Ser a primeira mulher campeã da F1, um sonho para as jovens pilotos
Em um circuito de kart na Inglaterra, uma dúzia de meninas e adolescentes colocam o capacete. Participam de uma iniciativa destinada a atrair mulheres para o automobilismo e, quem sabe, plantar a semente de uma futura campeã de Fórmula 1.
Homens e mulheres podem teoricamente competir na F1 uns contra os outros, uma circunstância que ocorre em poucos esportes. Mas na prática, o teto de vidro ainda não foi quebrado.
A italiana Lella Lombardi foi a última mulher a competir em um Grande Prêmio da F1 e o fez no distante ano de 1976.

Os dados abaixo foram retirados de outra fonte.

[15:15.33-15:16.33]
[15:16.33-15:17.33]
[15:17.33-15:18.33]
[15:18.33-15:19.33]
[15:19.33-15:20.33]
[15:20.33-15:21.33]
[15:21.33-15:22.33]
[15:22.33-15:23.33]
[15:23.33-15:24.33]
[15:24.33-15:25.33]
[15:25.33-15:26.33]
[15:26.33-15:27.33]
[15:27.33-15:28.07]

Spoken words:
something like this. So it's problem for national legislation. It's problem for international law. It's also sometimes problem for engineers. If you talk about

A exposição limitada das meninas ao automobilismo, um ambiente ainda muito masculino, explica para muitos esta longa ausência.
Segundo “More Than Equal”, que trabalha para promover mulheres pilotos, as meninas começam no kart, a primeira etapa para a F1, em média dois anos mais tarde que os meninos.

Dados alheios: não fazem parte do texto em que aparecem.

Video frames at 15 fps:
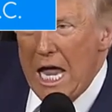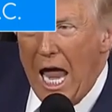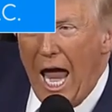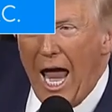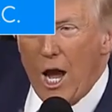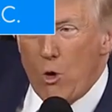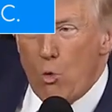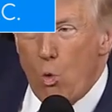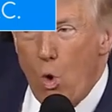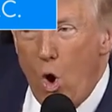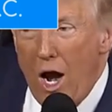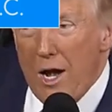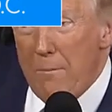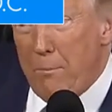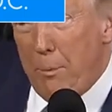and
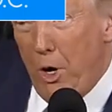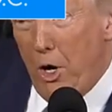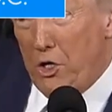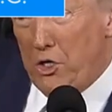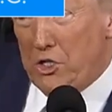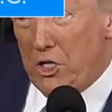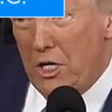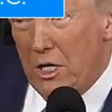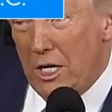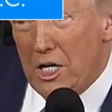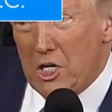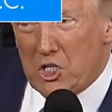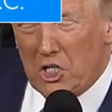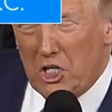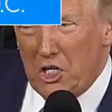one person
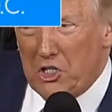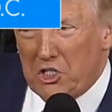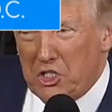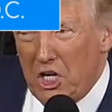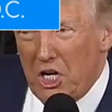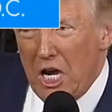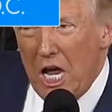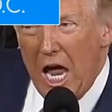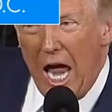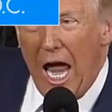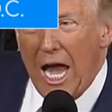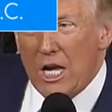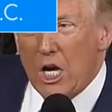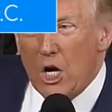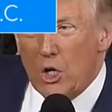is listed
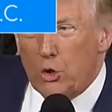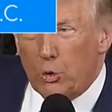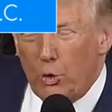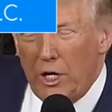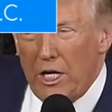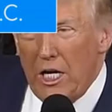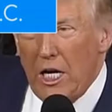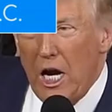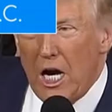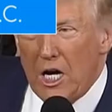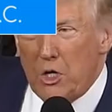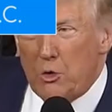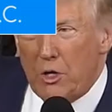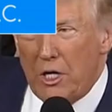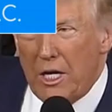at
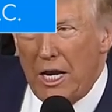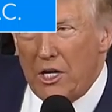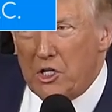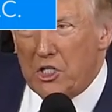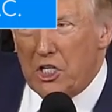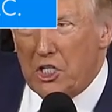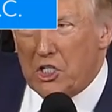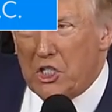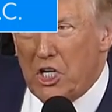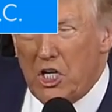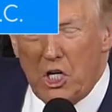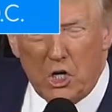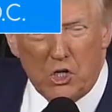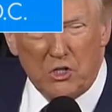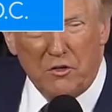360
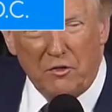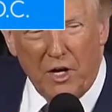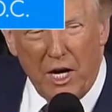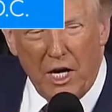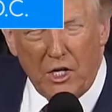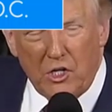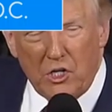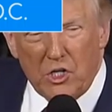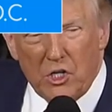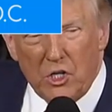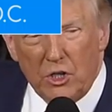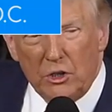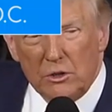years of age.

Em outubro, a Motorsport UK (Federação Britânica de Automobilismo), com o apoio da marca de maquiagem Charlotte Tilbury, organizou esse encontro de jovens promessas femininas em Nottingham, no centro da Inglaterra.
“Começamos perguntando a elas se assistiam aos esportes a motor e se estavam interessadas pela Fórmula 1. E vimos como levantavam a mão”, conta Cameron Biggs, um dos responsáveis pela formação da Motorsport UK.